_Given records_
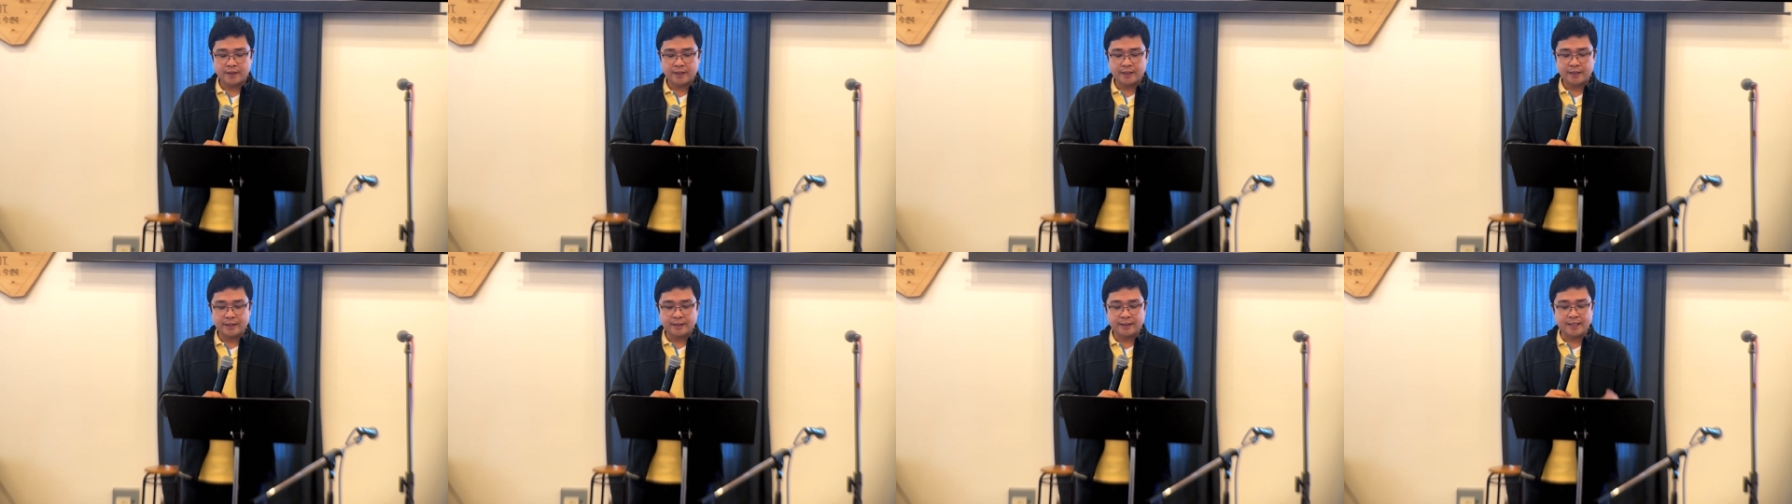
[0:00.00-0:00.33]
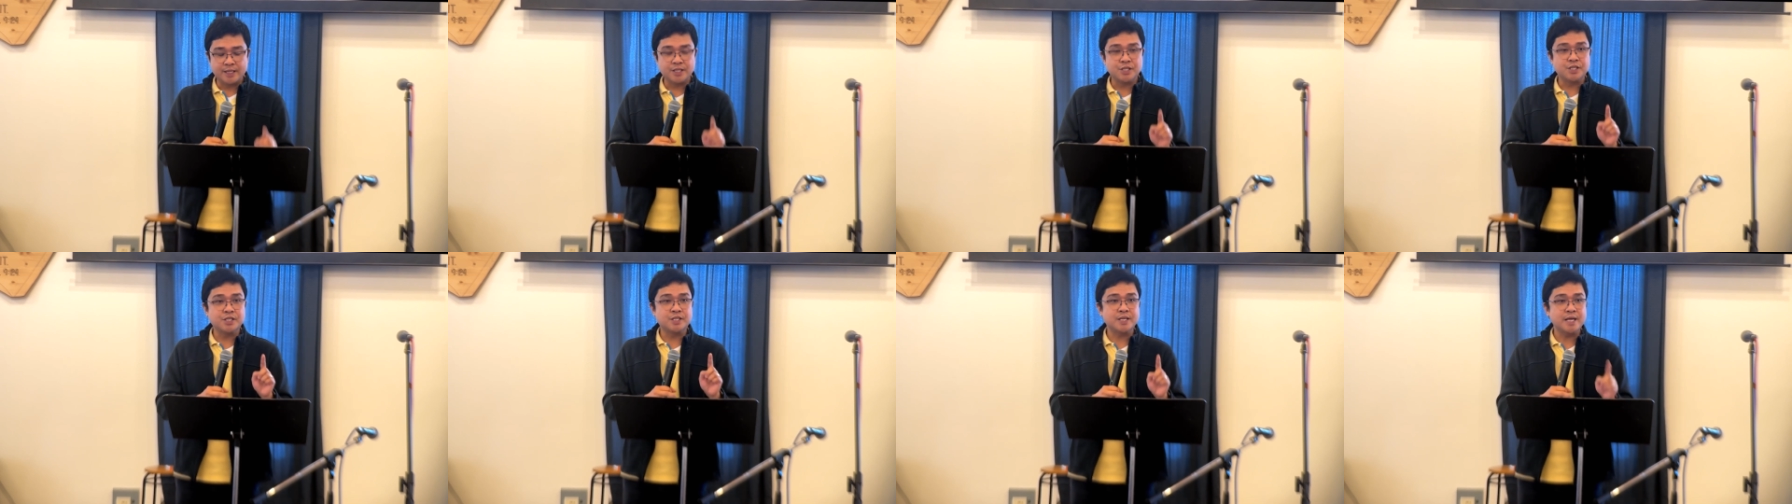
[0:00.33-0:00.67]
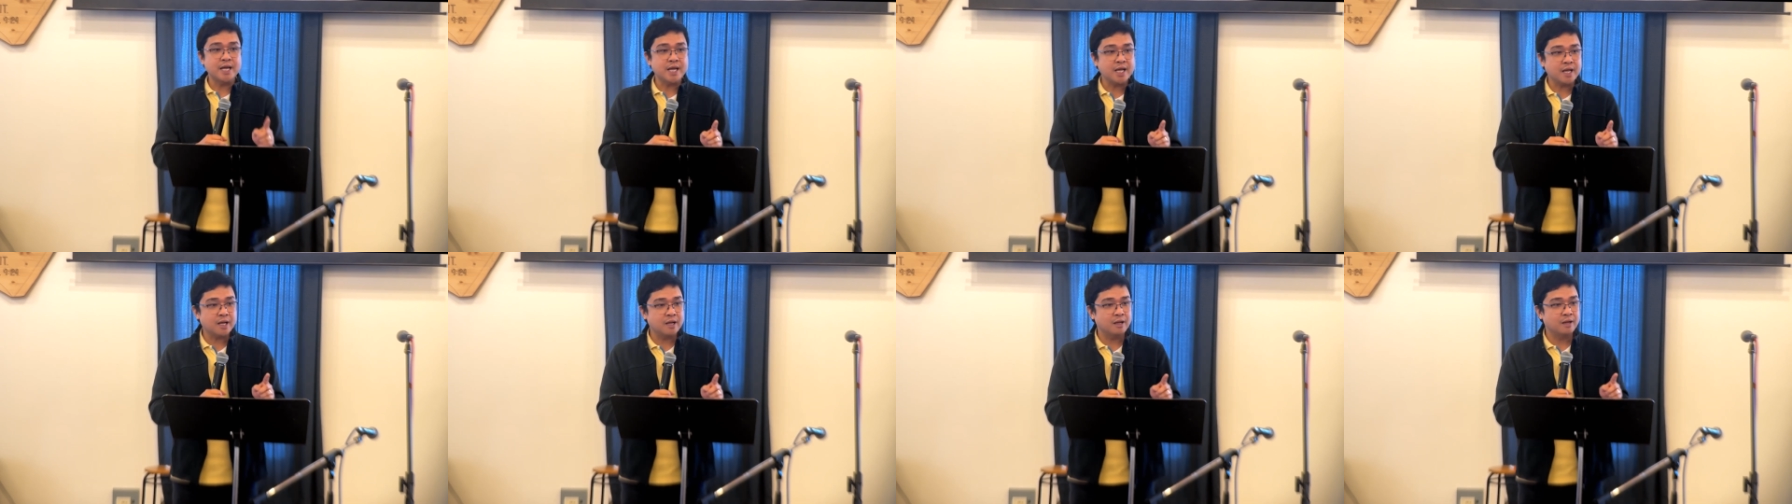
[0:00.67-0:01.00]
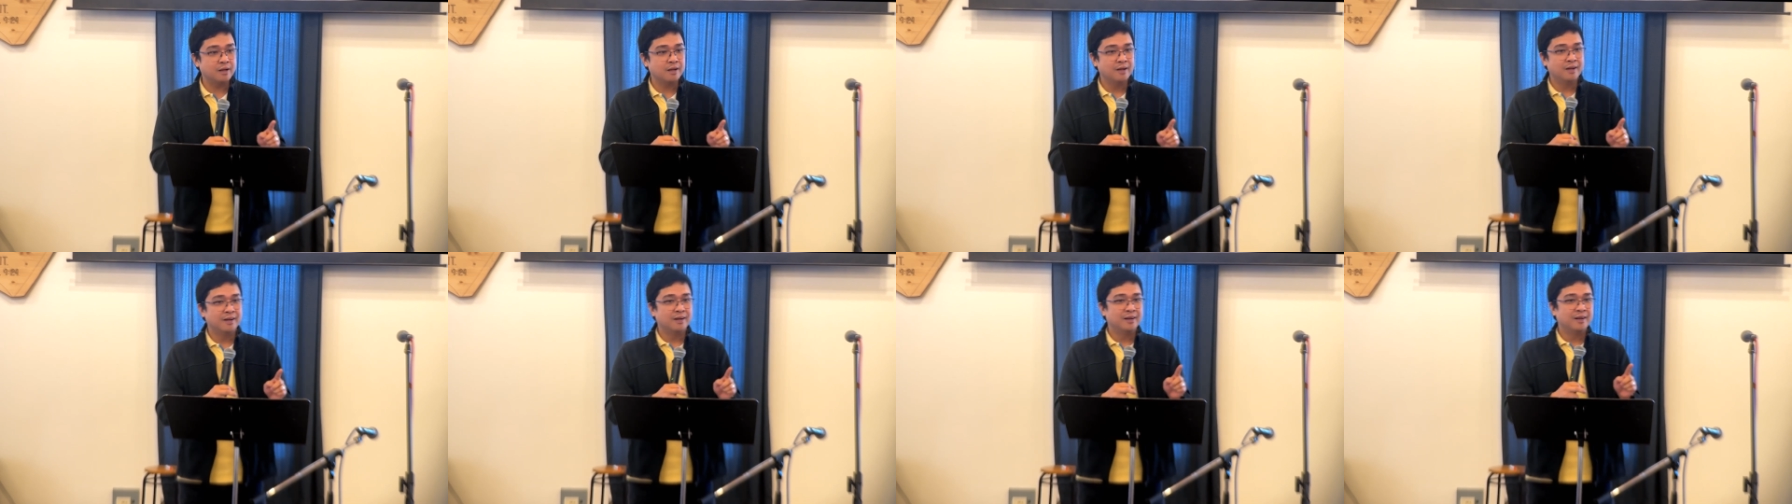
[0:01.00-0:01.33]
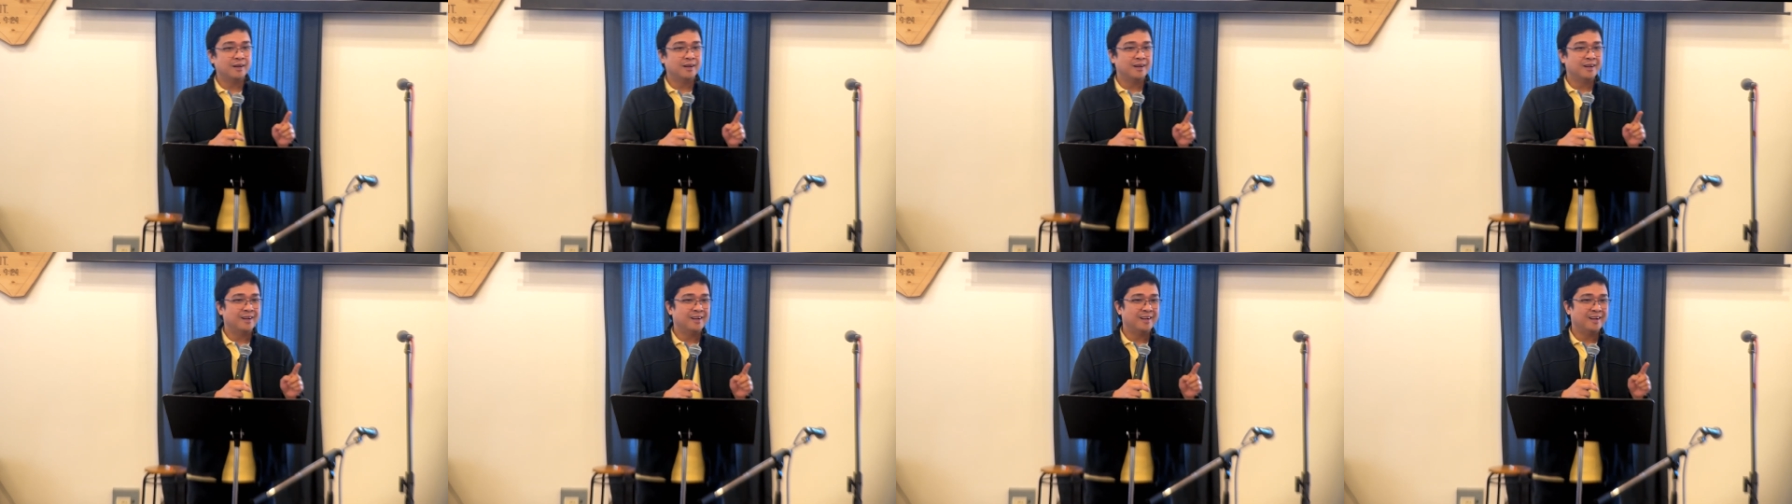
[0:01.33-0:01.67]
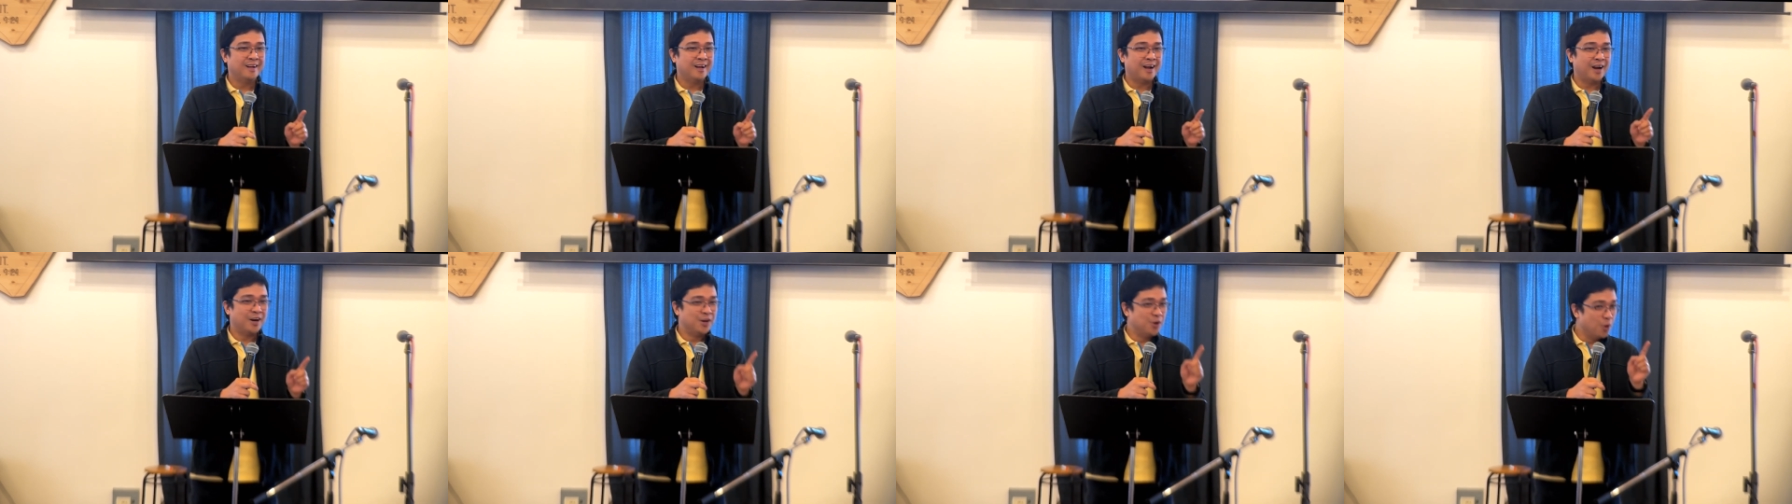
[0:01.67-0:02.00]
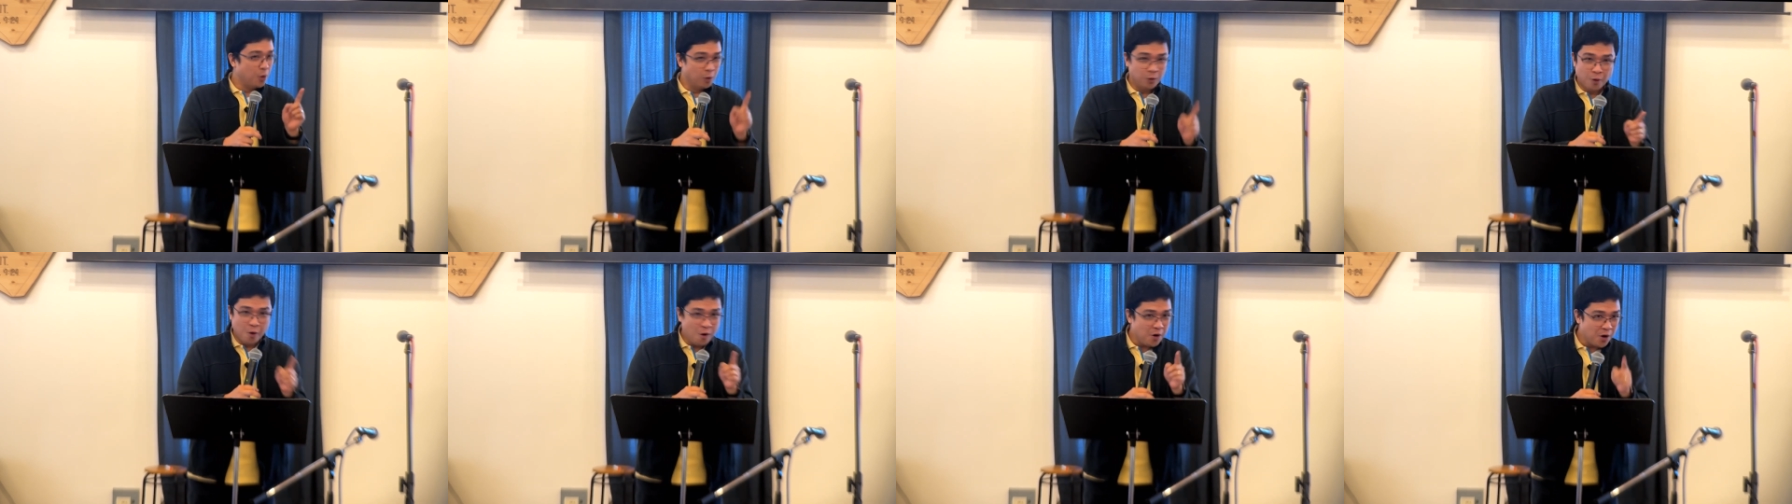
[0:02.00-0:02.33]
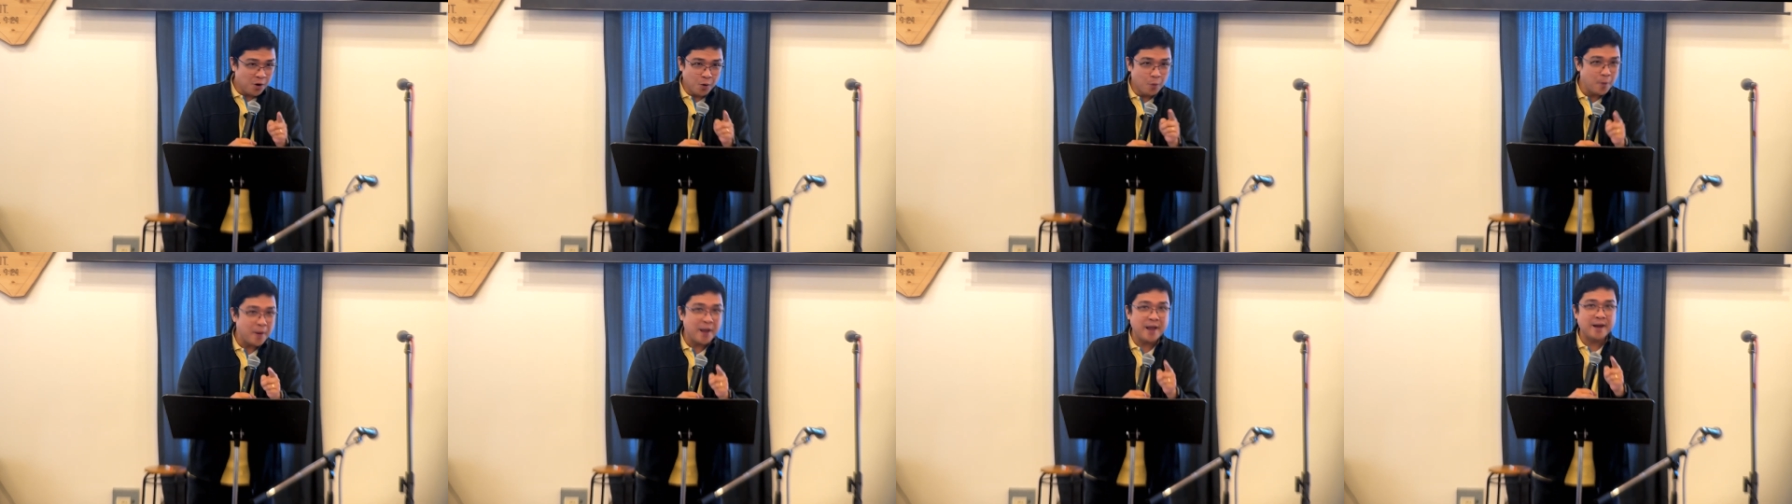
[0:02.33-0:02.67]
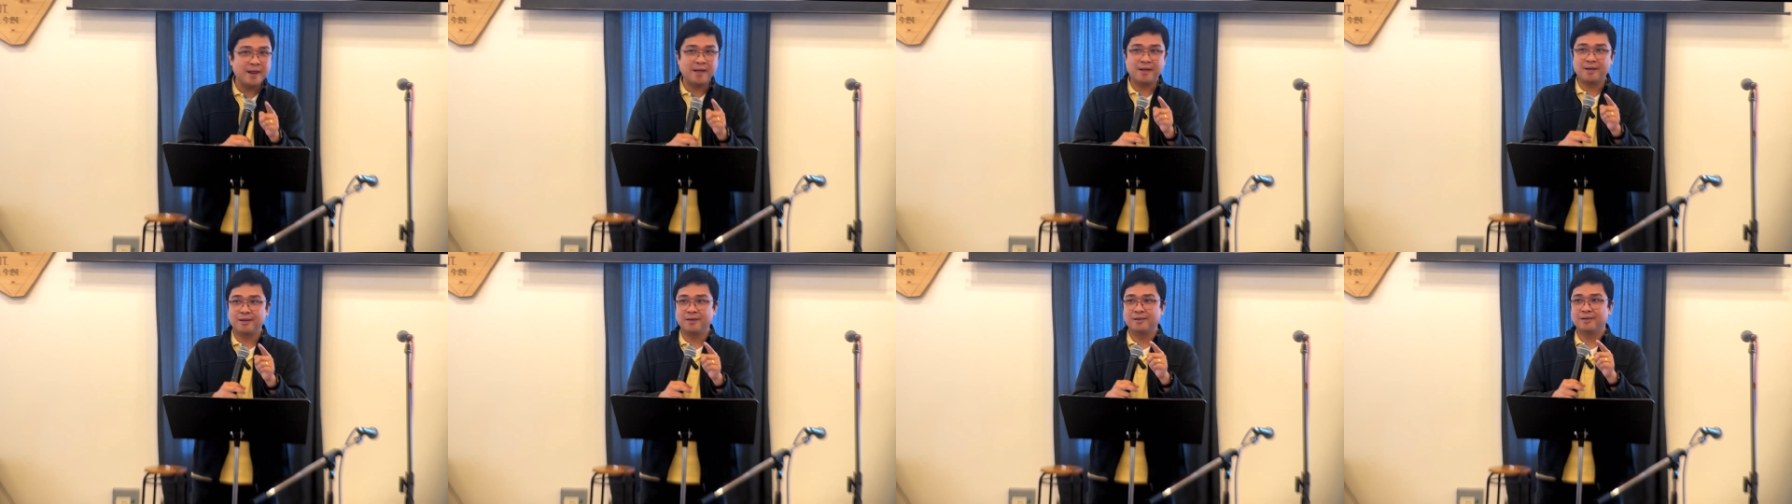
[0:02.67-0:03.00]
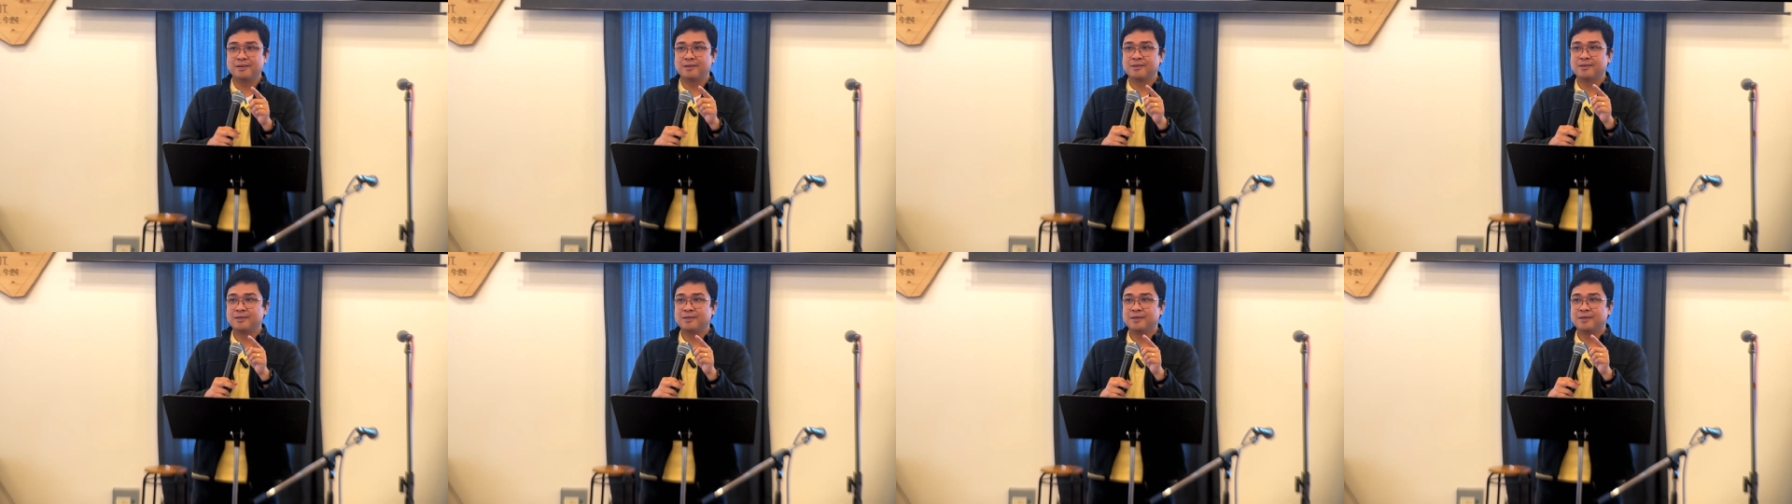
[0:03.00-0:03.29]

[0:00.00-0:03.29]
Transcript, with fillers: The sick are no longer waiting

_Brief_
Output all the data, exactly, without images.

_Completed task_
[0:00.00-0:00.33]
[0:00.33-0:00.67]
[0:00.67-0:01.00]
[0:01.00-0:01.33]
[0:01.33-0:01.67]
[0:01.67-0:02.00]
[0:02.00-0:02.33]
[0:02.33-0:02.67]
[0:02.67-0:03.00]
[0:03.00-0:03.29]

[0:00.00-0:03.29]
Transcript, with fillers: The sick are no longer waiting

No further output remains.